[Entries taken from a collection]
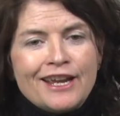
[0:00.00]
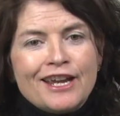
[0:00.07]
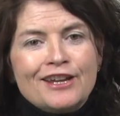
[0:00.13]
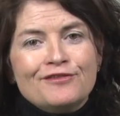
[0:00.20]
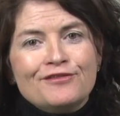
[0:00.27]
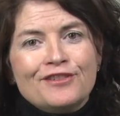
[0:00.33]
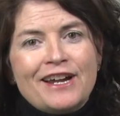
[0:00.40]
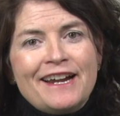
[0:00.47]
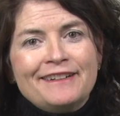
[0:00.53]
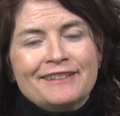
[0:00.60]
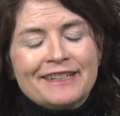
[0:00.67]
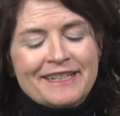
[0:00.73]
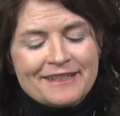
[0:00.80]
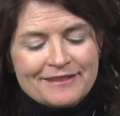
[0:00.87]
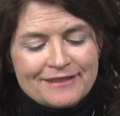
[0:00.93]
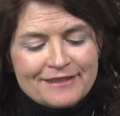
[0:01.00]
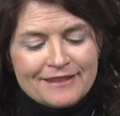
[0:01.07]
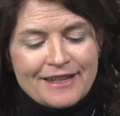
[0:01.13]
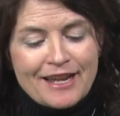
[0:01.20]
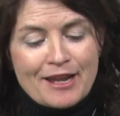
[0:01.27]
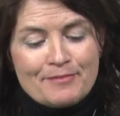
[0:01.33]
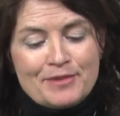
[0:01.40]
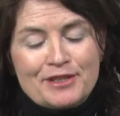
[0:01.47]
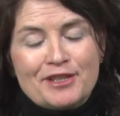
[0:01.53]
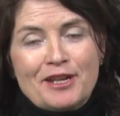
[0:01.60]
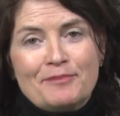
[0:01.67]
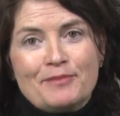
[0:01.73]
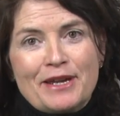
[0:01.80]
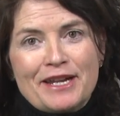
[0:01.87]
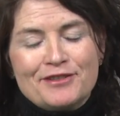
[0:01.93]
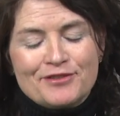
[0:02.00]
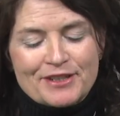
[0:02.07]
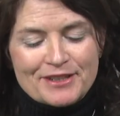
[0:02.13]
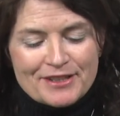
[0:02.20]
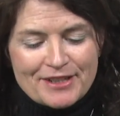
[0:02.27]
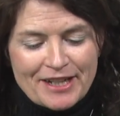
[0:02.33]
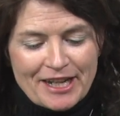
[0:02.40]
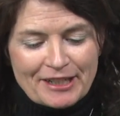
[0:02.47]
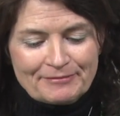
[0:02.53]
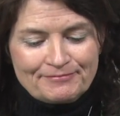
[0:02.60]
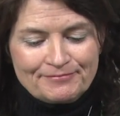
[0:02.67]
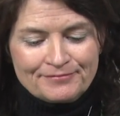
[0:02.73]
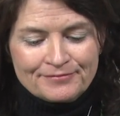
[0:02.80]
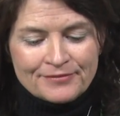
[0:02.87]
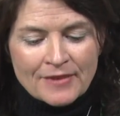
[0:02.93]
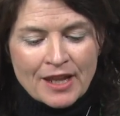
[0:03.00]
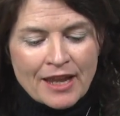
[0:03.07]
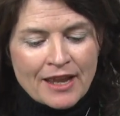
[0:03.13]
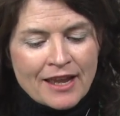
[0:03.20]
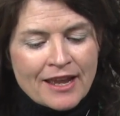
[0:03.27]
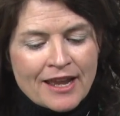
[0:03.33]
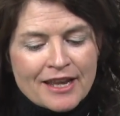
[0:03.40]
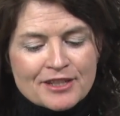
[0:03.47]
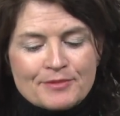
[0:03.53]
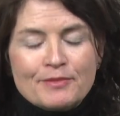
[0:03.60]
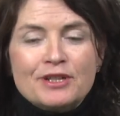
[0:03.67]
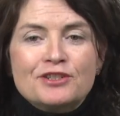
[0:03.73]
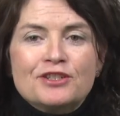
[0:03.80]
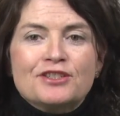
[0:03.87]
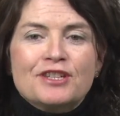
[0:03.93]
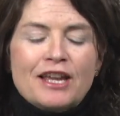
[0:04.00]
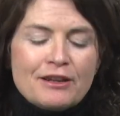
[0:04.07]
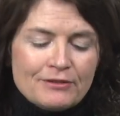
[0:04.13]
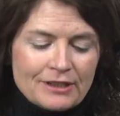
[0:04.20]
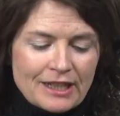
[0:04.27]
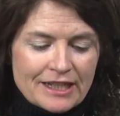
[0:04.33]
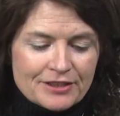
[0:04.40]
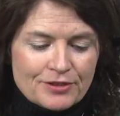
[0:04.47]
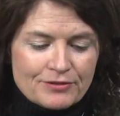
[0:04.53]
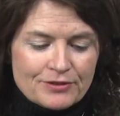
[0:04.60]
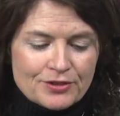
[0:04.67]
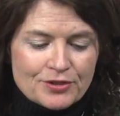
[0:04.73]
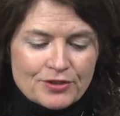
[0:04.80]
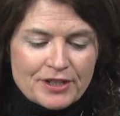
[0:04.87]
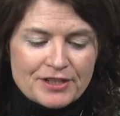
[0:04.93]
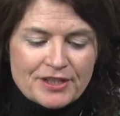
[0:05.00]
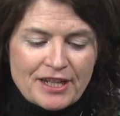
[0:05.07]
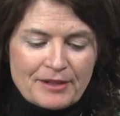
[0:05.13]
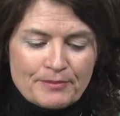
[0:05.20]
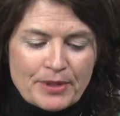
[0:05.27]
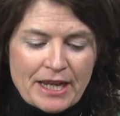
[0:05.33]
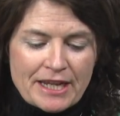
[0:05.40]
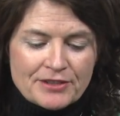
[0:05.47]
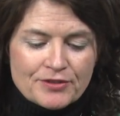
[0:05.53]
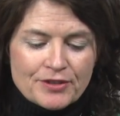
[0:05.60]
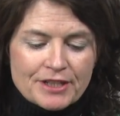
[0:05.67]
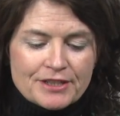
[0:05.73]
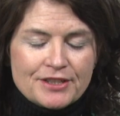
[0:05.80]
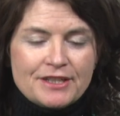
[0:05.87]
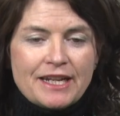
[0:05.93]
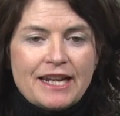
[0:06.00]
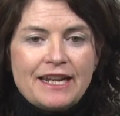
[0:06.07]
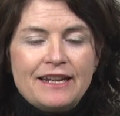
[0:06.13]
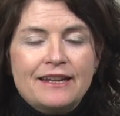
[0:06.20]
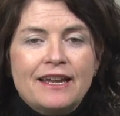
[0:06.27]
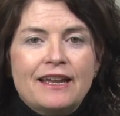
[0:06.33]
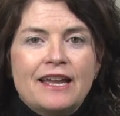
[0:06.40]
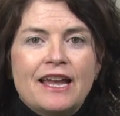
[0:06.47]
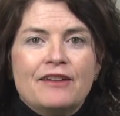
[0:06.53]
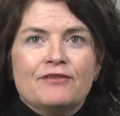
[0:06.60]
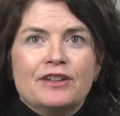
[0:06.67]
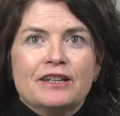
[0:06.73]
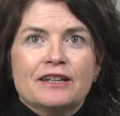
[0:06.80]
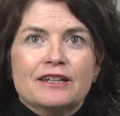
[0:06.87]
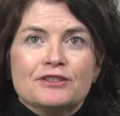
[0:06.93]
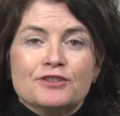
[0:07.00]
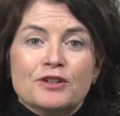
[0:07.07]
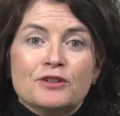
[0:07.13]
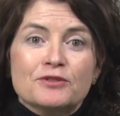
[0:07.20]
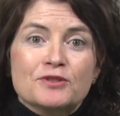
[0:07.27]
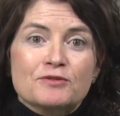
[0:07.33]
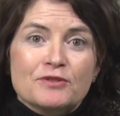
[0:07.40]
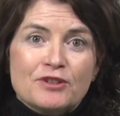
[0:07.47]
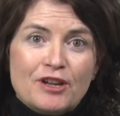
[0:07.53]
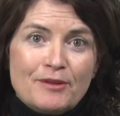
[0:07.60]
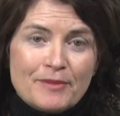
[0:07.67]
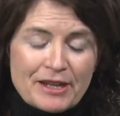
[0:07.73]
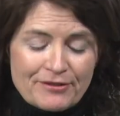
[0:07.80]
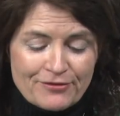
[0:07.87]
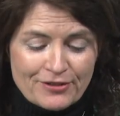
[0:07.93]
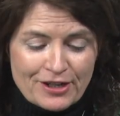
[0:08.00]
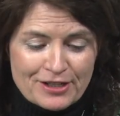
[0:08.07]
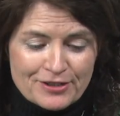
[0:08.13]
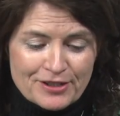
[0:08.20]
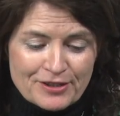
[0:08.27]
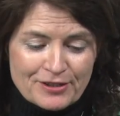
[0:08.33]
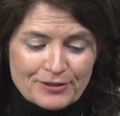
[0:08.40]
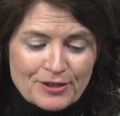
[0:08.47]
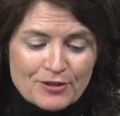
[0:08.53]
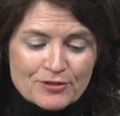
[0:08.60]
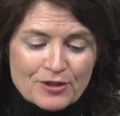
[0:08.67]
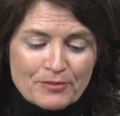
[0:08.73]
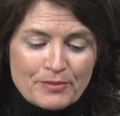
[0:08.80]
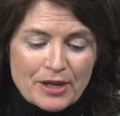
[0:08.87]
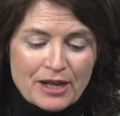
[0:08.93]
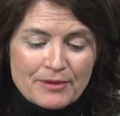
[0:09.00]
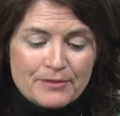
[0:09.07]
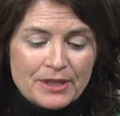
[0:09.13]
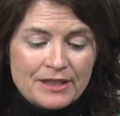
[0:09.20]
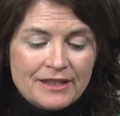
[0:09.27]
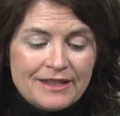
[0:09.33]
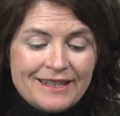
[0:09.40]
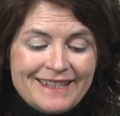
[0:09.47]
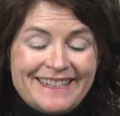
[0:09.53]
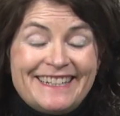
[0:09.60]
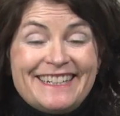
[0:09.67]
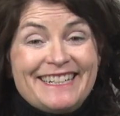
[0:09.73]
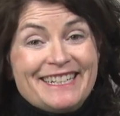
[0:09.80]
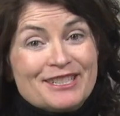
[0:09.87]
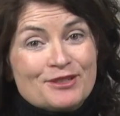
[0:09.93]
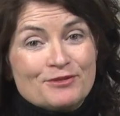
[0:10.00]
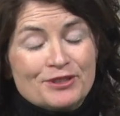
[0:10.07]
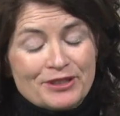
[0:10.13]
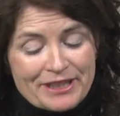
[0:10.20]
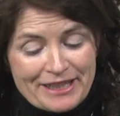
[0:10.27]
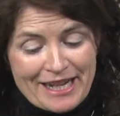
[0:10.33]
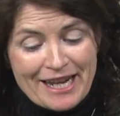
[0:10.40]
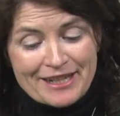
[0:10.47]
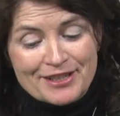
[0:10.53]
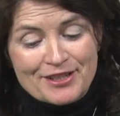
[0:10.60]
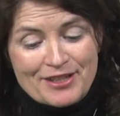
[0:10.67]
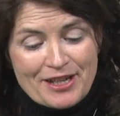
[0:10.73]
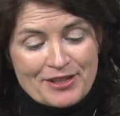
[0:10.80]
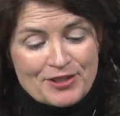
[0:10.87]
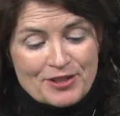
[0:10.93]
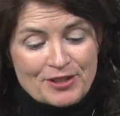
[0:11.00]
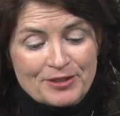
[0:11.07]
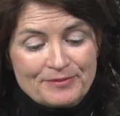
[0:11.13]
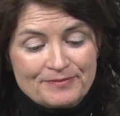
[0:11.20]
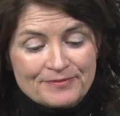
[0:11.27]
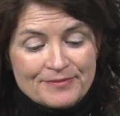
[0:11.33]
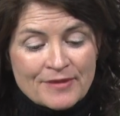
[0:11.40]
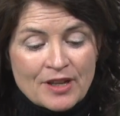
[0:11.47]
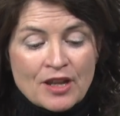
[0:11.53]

And finally, happy St. Patrick's Day. As much as I would like to enjoy St. Patrick's Day, having a toast with all my friends at the local pub, it's really not essential.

*GOAL OF THE EXERCISE*. The records above should be copied word for word, with the pictures left out.

*FINAL ANSWER*.
[0:00.00]
[0:00.07]
[0:00.13]
[0:00.20]
[0:00.27]
[0:00.33]
[0:00.40]
[0:00.47]
[0:00.53]
[0:00.60]
[0:00.67]
[0:00.73]
[0:00.80]
[0:00.87]
[0:00.93]
[0:01.00]
[0:01.07]
[0:01.13]
[0:01.20]
[0:01.27]
[0:01.33]
[0:01.40]
[0:01.47]
[0:01.53]
[0:01.60]
[0:01.67]
[0:01.73]
[0:01.80]
[0:01.87]
[0:01.93]
[0:02.00]
[0:02.07]
[0:02.13]
[0:02.20]
[0:02.27]
[0:02.33]
[0:02.40]
[0:02.47]
[0:02.53]
[0:02.60]
[0:02.67]
[0:02.73]
[0:02.80]
[0:02.87]
[0:02.93]
[0:03.00]
[0:03.07]
[0:03.13]
[0:03.20]
[0:03.27]
[0:03.33]
[0:03.40]
[0:03.47]
[0:03.53]
[0:03.60]
[0:03.67]
[0:03.73]
[0:03.80]
[0:03.87]
[0:03.93]
[0:04.00]
[0:04.07]
[0:04.13]
[0:04.20]
[0:04.27]
[0:04.33]
[0:04.40]
[0:04.47]
[0:04.53]
[0:04.60]
[0:04.67]
[0:04.73]
[0:04.80]
[0:04.87]
[0:04.93]
[0:05.00]
[0:05.07]
[0:05.13]
[0:05.20]
[0:05.27]
[0:05.33]
[0:05.40]
[0:05.47]
[0:05.53]
[0:05.60]
[0:05.67]
[0:05.73]
[0:05.80]
[0:05.87]
[0:05.93]
[0:06.00]
[0:06.07]
[0:06.13]
[0:06.20]
[0:06.27]
[0:06.33]
[0:06.40]
[0:06.47]
[0:06.53]
[0:06.60]
[0:06.67]
[0:06.73]
[0:06.80]
[0:06.87]
[0:06.93]
[0:07.00]
[0:07.07]
[0:07.13]
[0:07.20]
[0:07.27]
[0:07.33]
[0:07.40]
[0:07.47]
[0:07.53]
[0:07.60]
[0:07.67]
[0:07.73]
[0:07.80]
[0:07.87]
[0:07.93]
[0:08.00]
[0:08.07]
[0:08.13]
[0:08.20]
[0:08.27]
[0:08.33]
[0:08.40]
[0:08.47]
[0:08.53]
[0:08.60]
[0:08.67]
[0:08.73]
[0:08.80]
[0:08.87]
[0:08.93]
[0:09.00]
[0:09.07]
[0:09.13]
[0:09.20]
[0:09.27]
[0:09.33]
[0:09.40]
[0:09.47]
[0:09.53]
[0:09.60]
[0:09.67]
[0:09.73]
[0:09.80]
[0:09.87]
[0:09.93]
[0:10.00]
[0:10.07]
[0:10.13]
[0:10.20]
[0:10.27]
[0:10.33]
[0:10.40]
[0:10.47]
[0:10.53]
[0:10.60]
[0:10.67]
[0:10.73]
[0:10.80]
[0:10.87]
[0:10.93]
[0:11.00]
[0:11.07]
[0:11.13]
[0:11.20]
[0:11.27]
[0:11.33]
[0:11.40]
[0:11.47]
[0:11.53]

And finally, happy St. Patrick's Day. As much as I would like to enjoy St. Patrick's Day, having a toast with all my friends at the local pub, it's really not essential.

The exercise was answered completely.